Over the last five years, Singapore’s solar energy capacity has increased by more than sixfold. By 2030, the goal is to increase solar energy deployment by fivefold to at least two gigawatts, which would power roughly 350,000 homes annually.

“We are embarking on a trial with Malaysia to import up to 100MW of electricity. This trial will allow us to build up our knowledge on larger-scale low-carbon imports from the region,” he added. “For us, climate change is an existential challenge.”

Singapore is a small city-state – without natural resources, land, nor climatic conditions for large-scale deployment of renewable energy sources. We, therefore, take sustainable development very seriously.

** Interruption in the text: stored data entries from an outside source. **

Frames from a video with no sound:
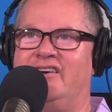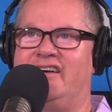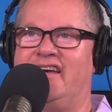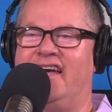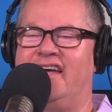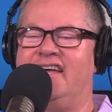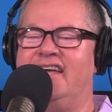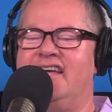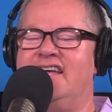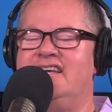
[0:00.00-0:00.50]

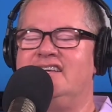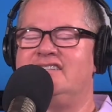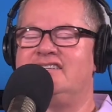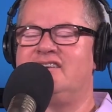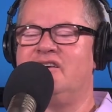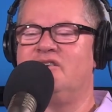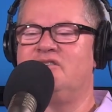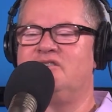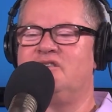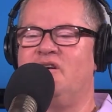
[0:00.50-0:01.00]
Okay.
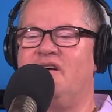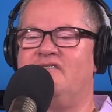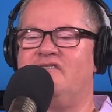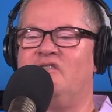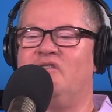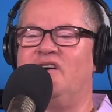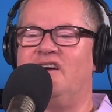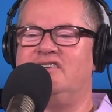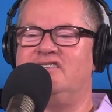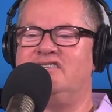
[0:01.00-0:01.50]
So so
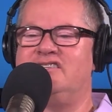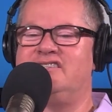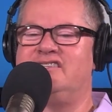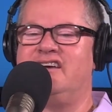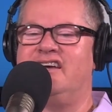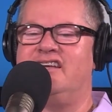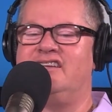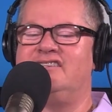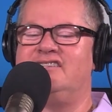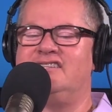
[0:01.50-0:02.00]
everyone, just
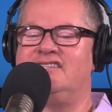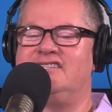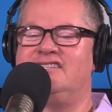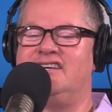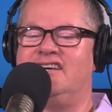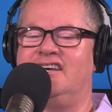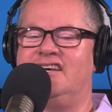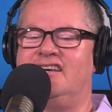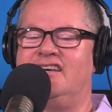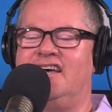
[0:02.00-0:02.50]
to just
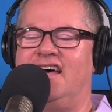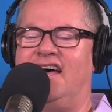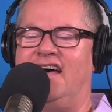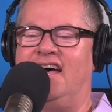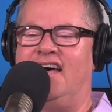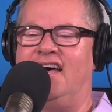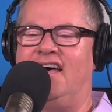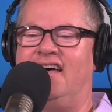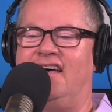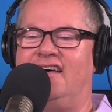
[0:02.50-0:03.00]
to
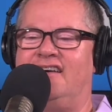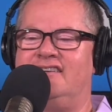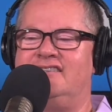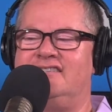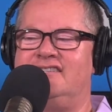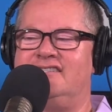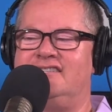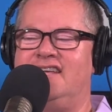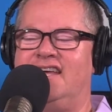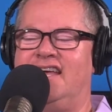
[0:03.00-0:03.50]
uh,
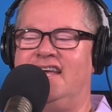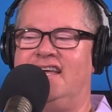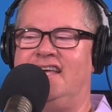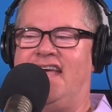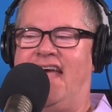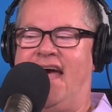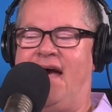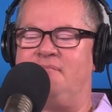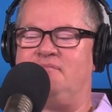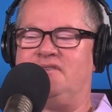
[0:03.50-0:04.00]
just to
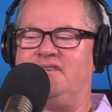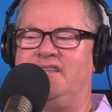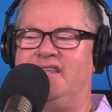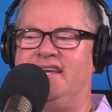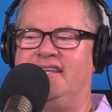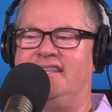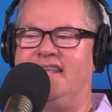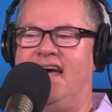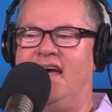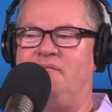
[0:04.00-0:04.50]

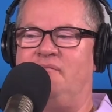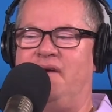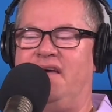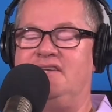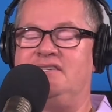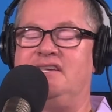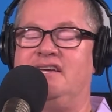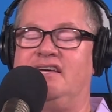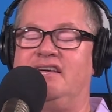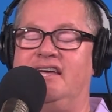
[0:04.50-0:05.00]
encapsulate that,
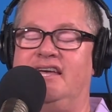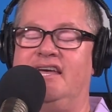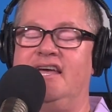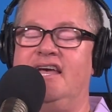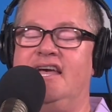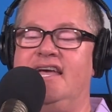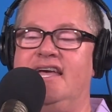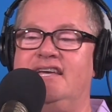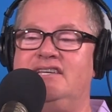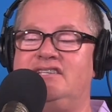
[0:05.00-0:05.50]
basically,
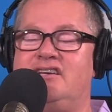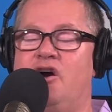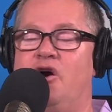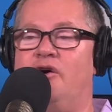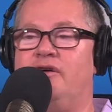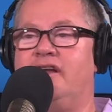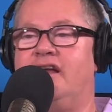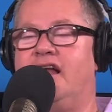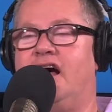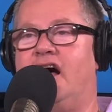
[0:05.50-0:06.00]
he's
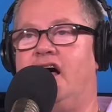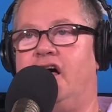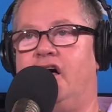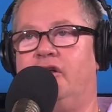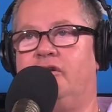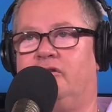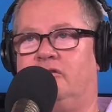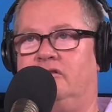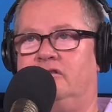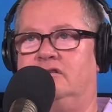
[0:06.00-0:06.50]
calling it a
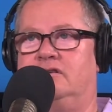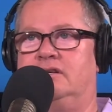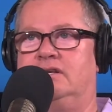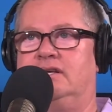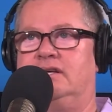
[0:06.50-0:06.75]
huddle.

– Gan Kim Yong, Singapore’s Minister of Trade and Industry

The Singapore Green Plan 2030 was unveiled earlier this year as a plan for the country’s carbon reduction efforts. City in Nature, Sustainable Living, Energy Reset, Green Economy, and Resilient Future are the five pillars of the strategy. Ministers of state for trade and industry Low Yen Ling and Alvin Tan also attended the Singapore Green Plan Conversation, which intended to engage businesses and representatives from trade sectors.

The minister went on to say that the green economy will open up new doors for Singapore. “Singapore has the potential to become a carbon services centre. Companies will demand competence to control their carbon footprint as the world moves toward a low-carbon future. We aim to work with regional stakeholders to help them achieve their decarbonisation goals “he remarked. In addition, companies and employees are also urged to improve their competencies and seize new chances.

OpenGov Asia reported that per a joint press release from two countries, Singapore will join Australia in drafting a Green Economy Agreement (GEA). The cooperation intends to hasten both countries’ transition to a greener, more sustainable future, while also creating jobs and reducing carbon emissions. The agreement will highlight initiatives to encourage and ease trade and investment, with an emphasis on reducing regulatory burdens on businesses. It also aims to eliminate non-tariff obstacles to trade in environmental goods and services and to speed up the adoption of low-emission green technology.

The countries claimed this “world-first agreement” will deepen their bilateral connection through strengthened economic and environmental relations in a joint vision statement released following the conference. The agreement’s larger goal is to serve as a guide for multilateral and regional policy development by establishing policies, standards, and initiatives that will not only create good jobs in green growth sectors but also strengthen environmental governance and global capacity to deal with environmental issues.

Singapore and Australia already have an open, liberalised trade and investment relationship and are both prominent proponents of a global trading system based on open norms. Singapore is also collaborating with Australia on a solar power project that would provide green energy to Singapore via a 4,200-kilometre underwater cable from Darwin, Australia.

Moreover, the Singapore government is following up on the results of two feasibility studies, one on low-carbon hydrogen and the other on carbon capture, utilisation, and storage (CCUS) technology. As a developing country with limited access to alternative energy, these technologies are likely to play an essential part in the country’s transition to a low-carbon future.

Finally, the CCUS technology will assist the government in meeting its climate action obligations and goals, as outlined in the upgraded 2030 Nationally Determined Contribution and Long-Term Low-Emissions Development Strategy, as well as the Singapore Green Plan 2030.